Now let’s compare that to the other cutting-edge. Can we identify another set of user interfaces that have been maturing over the last few years? I’d say gesture-recognition systems have had momentum during this time, while still going through the process of widespread adoption. For example, radar-based gesture control is only just poised to come to the next generation of smartphones, and the functionality is also likely to be supported in Apple’s hotly anticipated but long-awaited smart glasses.
How will the rapid arrival of wearables capable of responding to discreet thoughts and tiny movements affect the market? Considering the value for near-future users of personal devices – with smart glasses as a stand-out example – neuro-controllers may well immediately leapfrog gesture controllers, setting a new standard before the old one even had a chance to take root.
As technology change accelerates, the cutting edge is at risk of being outpaced by the very-new cutting edge.
How can we properly assess the impact and externalities of new technologies if they are coming to market faster and faster? In an accelerating environment, the task of academic, regulatory and media institutions quickly becomes overwhelming.
In regulated sectors, such as healthcare, the risk is of unnecessarily slowing down the adoption of valuable (indeed, lifesaving) innovations. Leaders in AI healthcare note that the scientific peer-review process alone now takes longer than their ability to go-to-market, not to mention the timescales for subsequent processes such as clinical appraisals, procurement and change management.

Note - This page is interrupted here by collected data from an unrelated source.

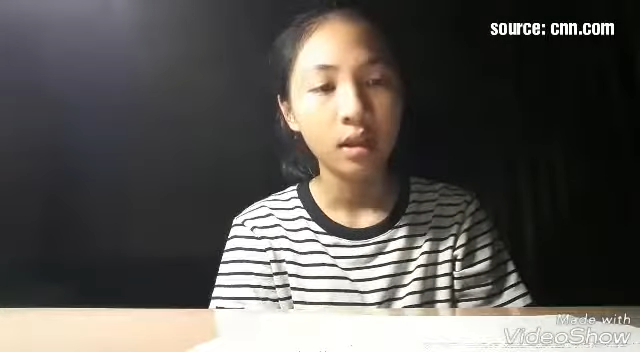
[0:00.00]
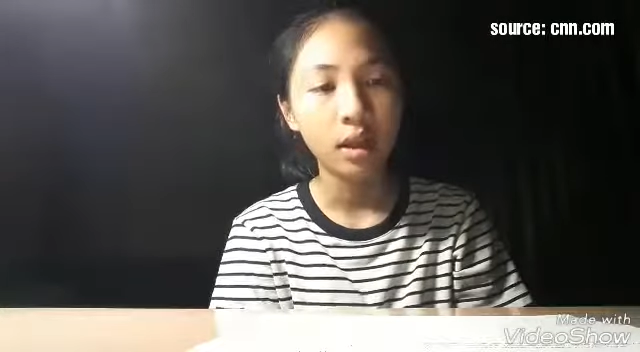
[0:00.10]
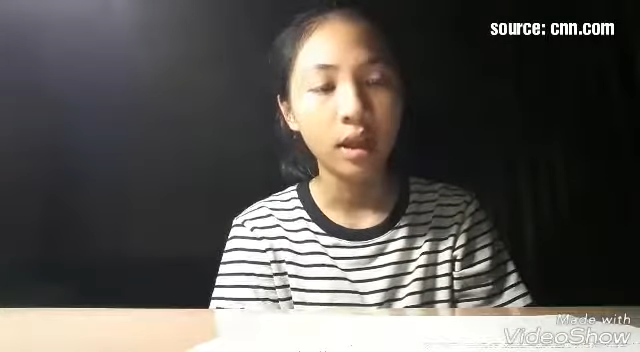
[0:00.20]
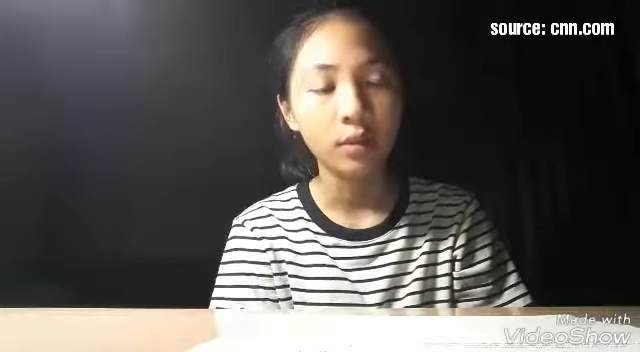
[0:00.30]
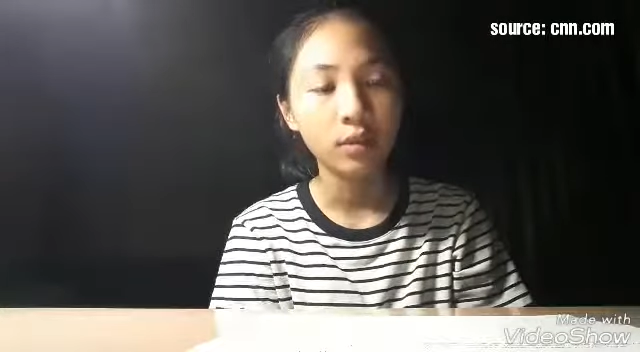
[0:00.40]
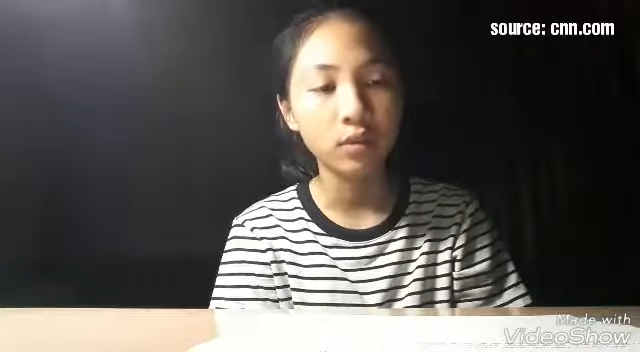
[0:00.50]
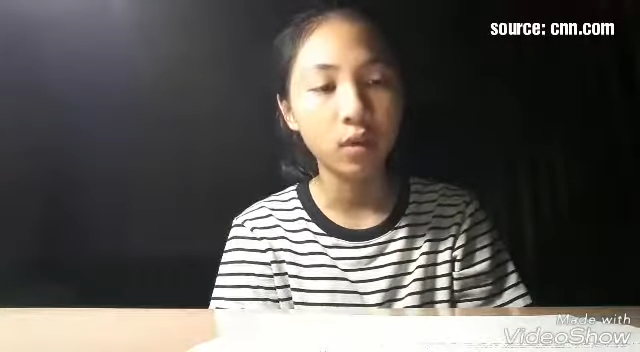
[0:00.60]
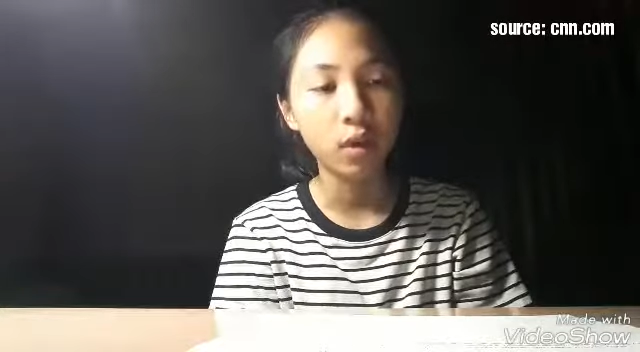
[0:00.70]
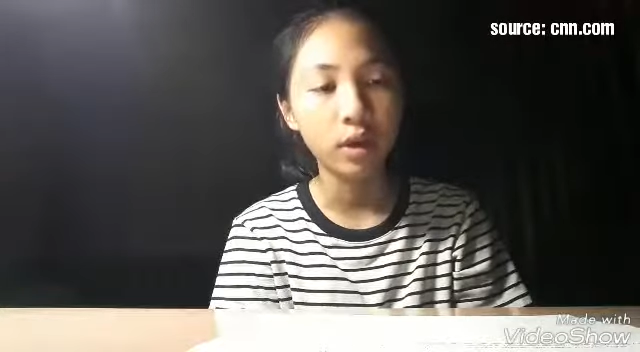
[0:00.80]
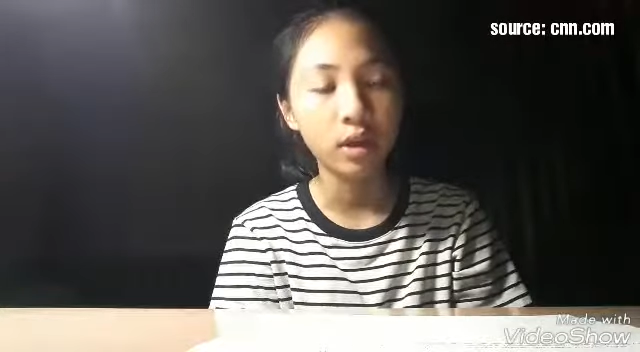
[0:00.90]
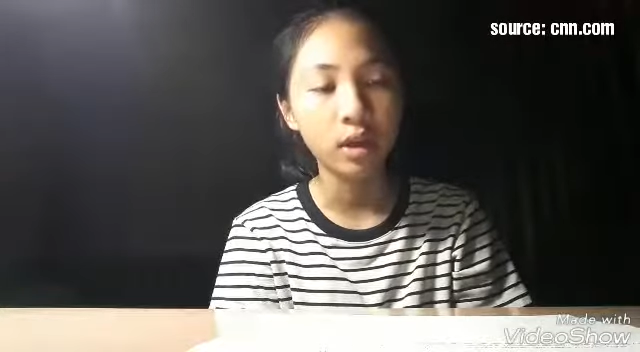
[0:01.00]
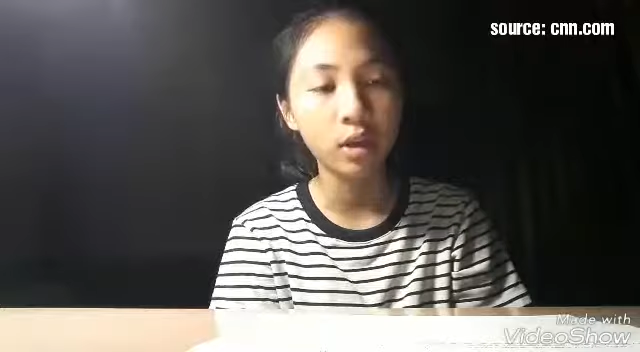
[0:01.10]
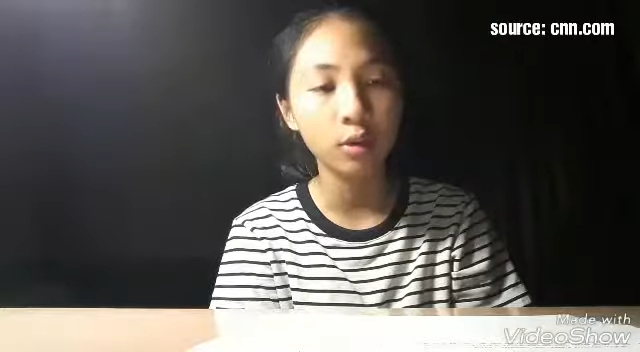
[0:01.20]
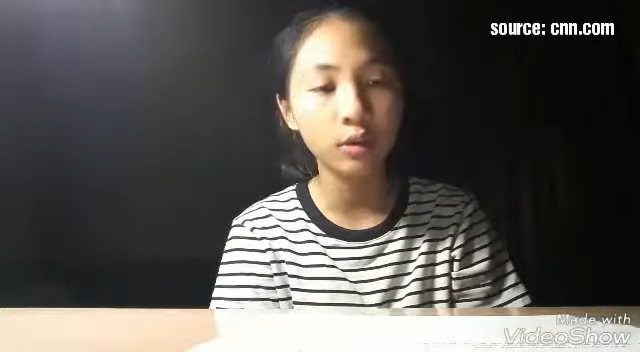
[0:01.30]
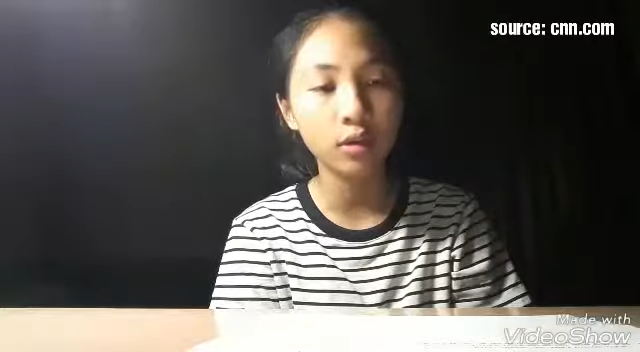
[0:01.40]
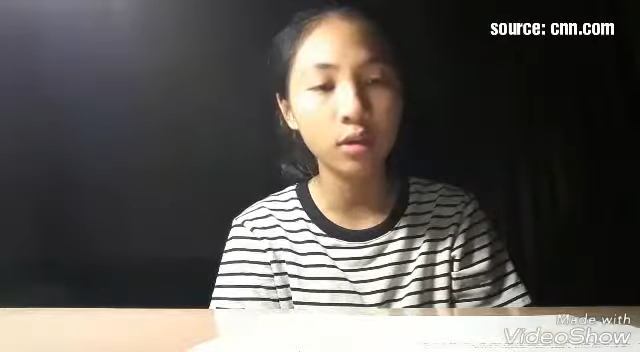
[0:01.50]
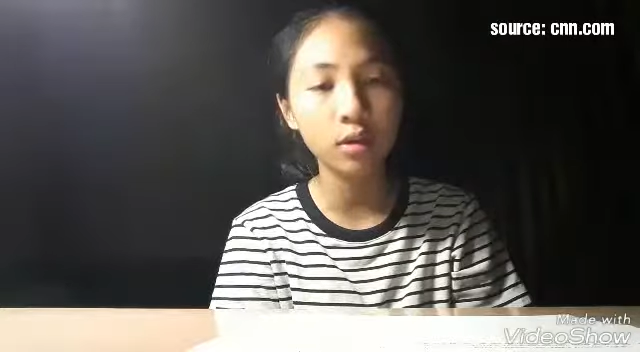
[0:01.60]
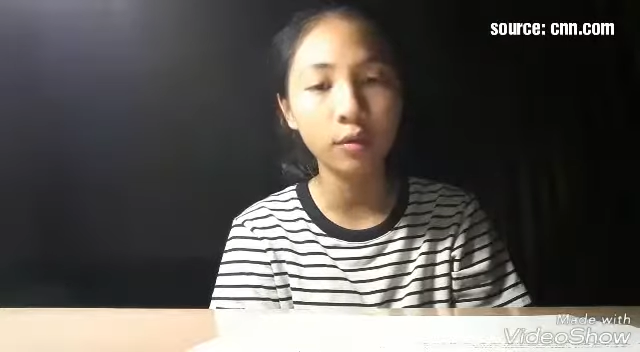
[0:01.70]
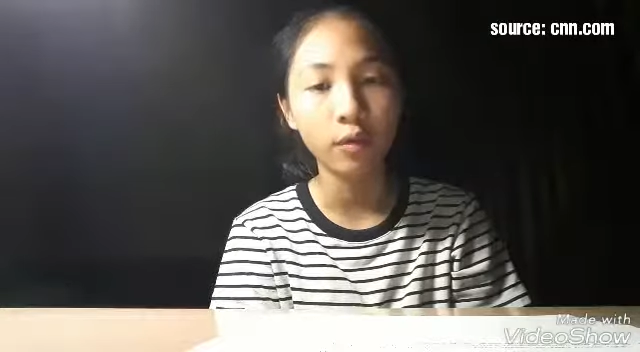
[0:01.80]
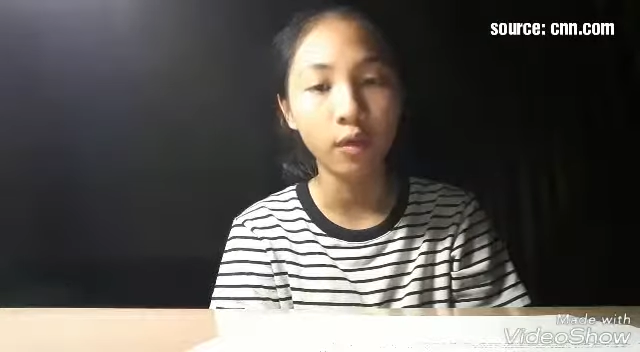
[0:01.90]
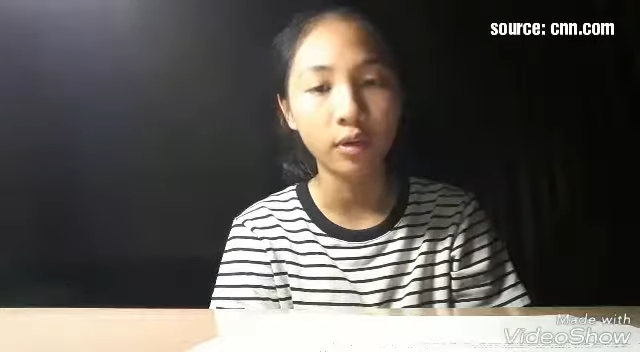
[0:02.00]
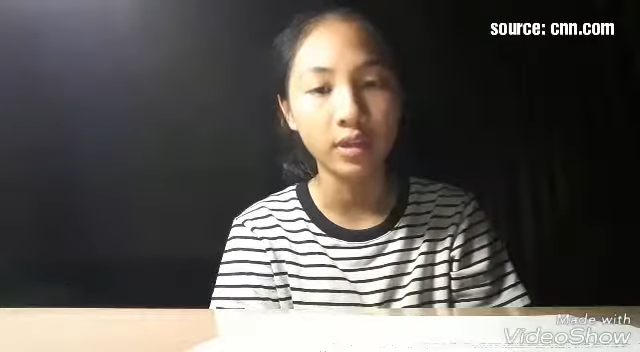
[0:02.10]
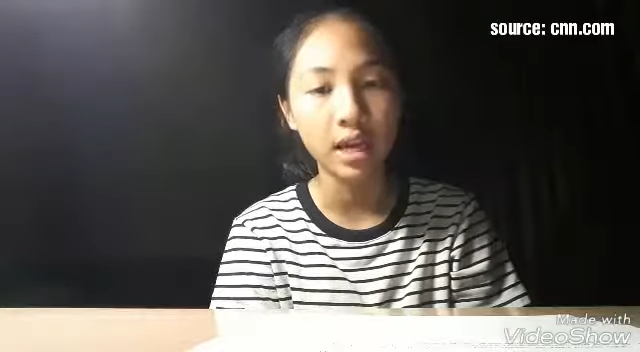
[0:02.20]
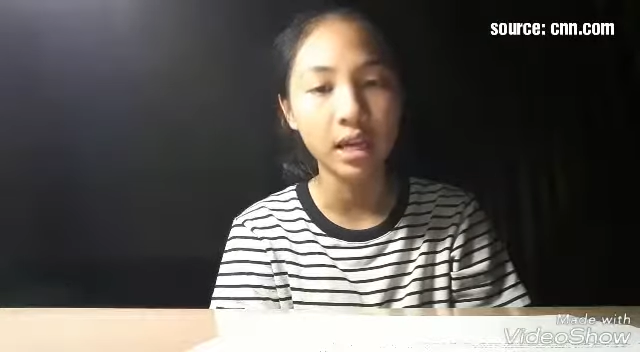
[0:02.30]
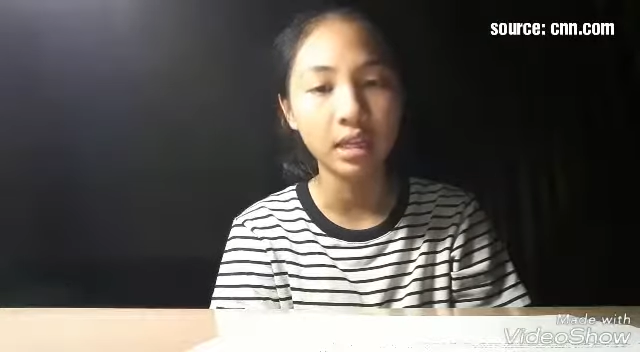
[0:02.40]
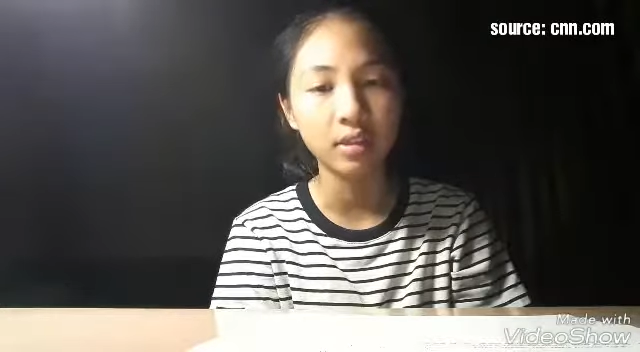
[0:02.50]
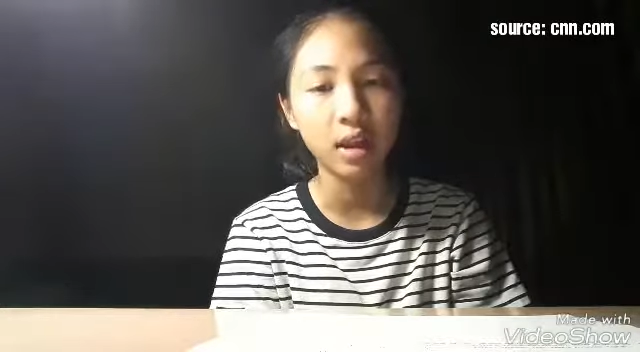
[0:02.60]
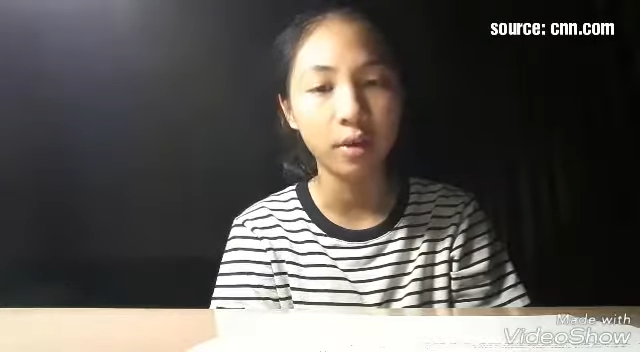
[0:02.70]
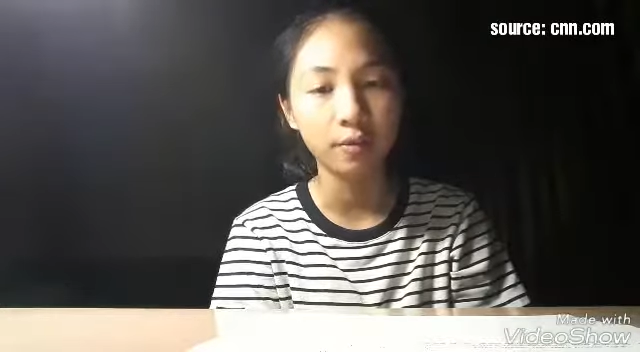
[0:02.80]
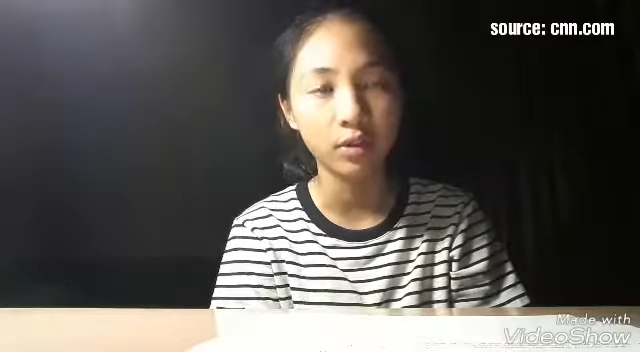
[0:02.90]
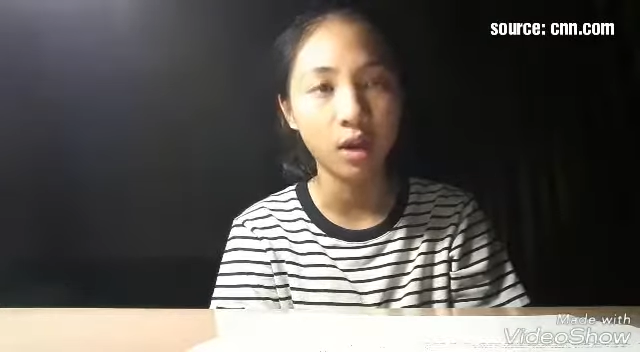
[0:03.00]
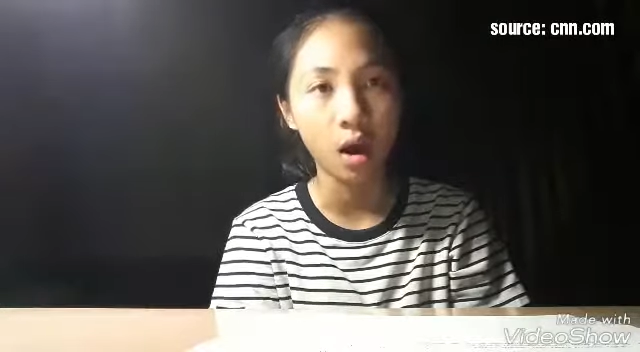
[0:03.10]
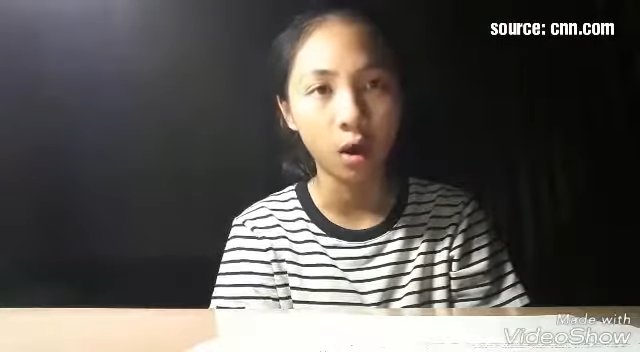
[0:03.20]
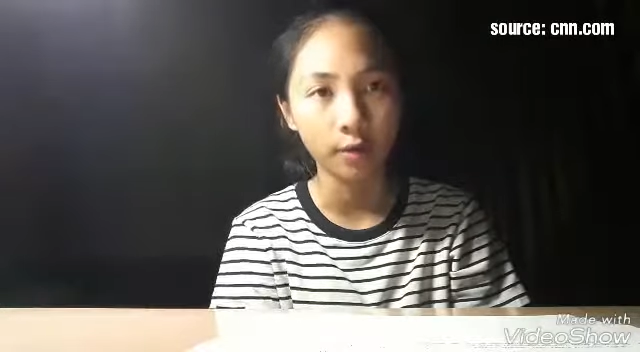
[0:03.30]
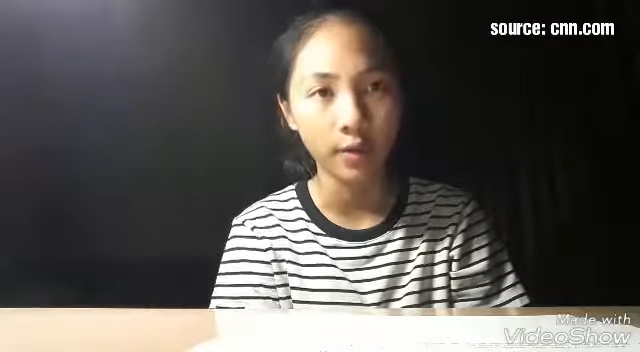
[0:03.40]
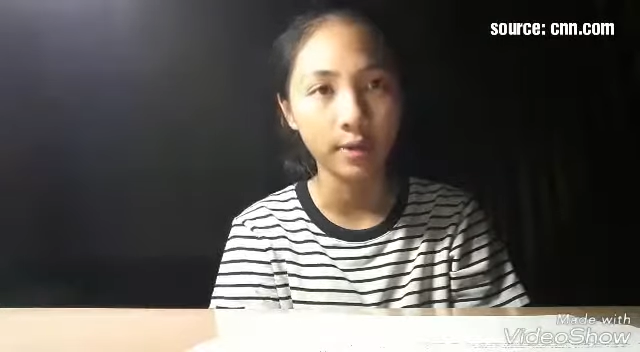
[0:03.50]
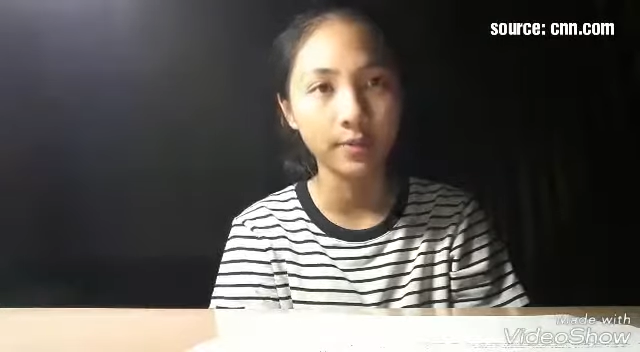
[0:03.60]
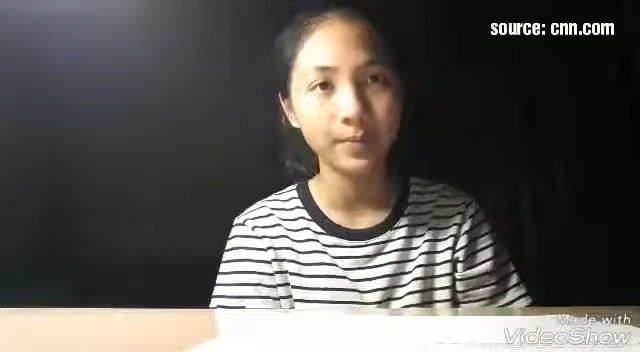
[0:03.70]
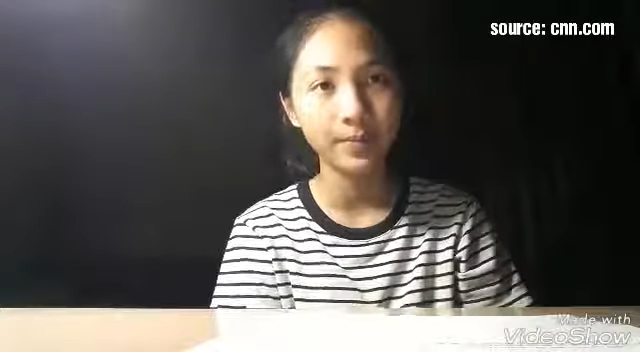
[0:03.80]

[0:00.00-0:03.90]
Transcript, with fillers: like we saw in Houston for days after Harvey.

Suppliers also feel the pressure of acceleration. When products are being shipped so quickly, developers are afforded less time to consider the nature of their work. A doteveryone survey from last month found that nearly two-thirds (63%) of UK tech workers would like more opportunity to think about the impacts of their products.
Enterprise Adoption At The Cutting-Edge
If today’s cutting edge is at risk of immediate obsolescence, how can enterprise buyers make sure their technology investments are up-to-date and fit for the future? To address this challenge BJSS works closely with clients to develop a fit-for-purpose technology strategy. Some of the themes we tackle:
- Buy flexible solutions, work with technology-agnostic partners.Avoiding tightly coupled solutions or vendor lock-in becomes a strategic imperative, rather than a nice-to-have.
- Innovate with Velocity. Through our Innovation Labs, we facilitate short exercises to deliver rapid, incremental value using AI and Advanced Technologies.
- Cut through the noise. Hype and confusion around advanced technologies create a good environment for those who practise deceptive marketing. Understanding the market and remaining vigilant to snake oil (or ‘vapourware’) vendors is crucial.
- Invest in engineering quality.It’s not unusual to meet practitioners struggling to keep on top of day-to-day progress in their field. BJSS protects the engineering quality of our advanced technology solutions by researching the whole market of available solutions, as well as investing in training about how to deploy them properly.